• PAC scathing in review of previous funding plans.
  • Watchdog critical of a lack of planning and joined-up thinking now.
  • Rural sites seen as at risk of being overlooked in trimmed-down Gigabit programme.

DCMS defends its record as PAC report sees trouble ahead

DCMS defends its record as PAC report sees trouble ahead

Source: Aron Van de Pol / Unsplash

The DCMS consultation was published in the period between the finalisation and publication of the PAC report, which criticised the government for not learning lessons from the Superfast Broadband Programme as it embarked on full-fibre deployment. The writing of the PAC report may have been on the wall, as the DCMS attempted to counter any suggestions that it was repeating mistakes with assertions that it will take on board the views of operators and local councils as it prepares plans for 2021 and beyond, and maintain a tight focus on areas not covered by commercial rollout.

The ‘outside-in’ approach to targeting uncommercial areas was also described as “[building] on lessons of the Superfast programme”.

The PAC, however, took a contrasting view.

As noted above, the PAC Improving Broadband report leads with criticism of the unrealistic expectations for full Gigabit coverage by 2025, alongside a lack of progress from government. The body acknowledged that a greater sense of realism had prevailed with the adoption of the 85% target, but appeared dismayed that the DCMS had only managed to secure £1.2bn from the Treasury to fulfil its objectives over the coming four years. The PAC considered this sum woefully inadequate, adding to its worries about the likely progress of the Gigabit plan.

The key worries of the committee relate to signs that past mistakes may be repeated.

The PAC noted that the Superfast Broadband deployment had been something of a ramshackle process, with the government having little say in how services were rolled out once contracts were signed. This left it at the mercy of Openreach and local authorities, and also saw the most remote areas neglected as rollout deadlines approached, with hitting overall coverage targets usurping a focus on reaching uncommercial areas. The committee is not confident that this scenario will not arise again, even with the DCMS committed to centralised contract awards and oversight.

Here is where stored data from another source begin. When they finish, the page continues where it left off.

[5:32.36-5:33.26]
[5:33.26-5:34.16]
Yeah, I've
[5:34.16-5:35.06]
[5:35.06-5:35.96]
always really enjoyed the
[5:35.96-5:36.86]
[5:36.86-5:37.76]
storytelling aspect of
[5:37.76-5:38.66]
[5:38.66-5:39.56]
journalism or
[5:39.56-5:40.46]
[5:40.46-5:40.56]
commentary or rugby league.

Not only was there seemingly little evidence that government would have any more say on the mechanisms of rollout under the new initiative, the PAC warned that, without additional funding for local authorities (collectively reaching as much as £30m), the local expertise and insight on the requirements and challenges linked to network upgrades needed at council level could be lost. The DCMS is said to be mindful of the need for local experts, but was non-committal on whether money would be provided to maintain them in discussion with the PAC.

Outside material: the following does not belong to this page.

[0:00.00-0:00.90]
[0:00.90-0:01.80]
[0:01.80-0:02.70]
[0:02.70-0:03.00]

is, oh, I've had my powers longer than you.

The money committed to the Superfast Broadband scheme was also not spent wisely, according to the committee. It was noted that £900m of the £1.9bn invested by government is set to be returned as a result of clawback arrangements in contracts that kicked into effect as a result of high uptake and demand in areas supported by the programme. This was said to demonstrate that the money had been allocated to areas where a commercial deployment was viable. It was pointedly noted that while the £900m may be returned to government for further investment, it could take up to seven years for the refunds to be completed.

Competition may be stymied with network proliferation

There are also fears concerning the level of competition at the retail level that may be engendered by the DCMS approach to rolling out Gigabit services.

While previously there has been disquiet regarding Openreach’s dominance as a wholesaler, on this occasion the PAC and other stakeholders are concerned about a plethora of smaller players. Should a patchwork of local service providers secure rollout contracts, systems and processes would not be in place to enable their networks to be easily accessed by other communication providers (CP), with the cost and complication of unbundling or otherwise installing equipment prohibitive.

The DCMS has said it will stipulate through contractual terms that smaller providers are obliged to set pricing in line with services available across the country, but details of the robustness of its terms remain to be seen. Smaller providers are also expected to be required to open up their networks, but it may be commercially unattractive for CPs to use them.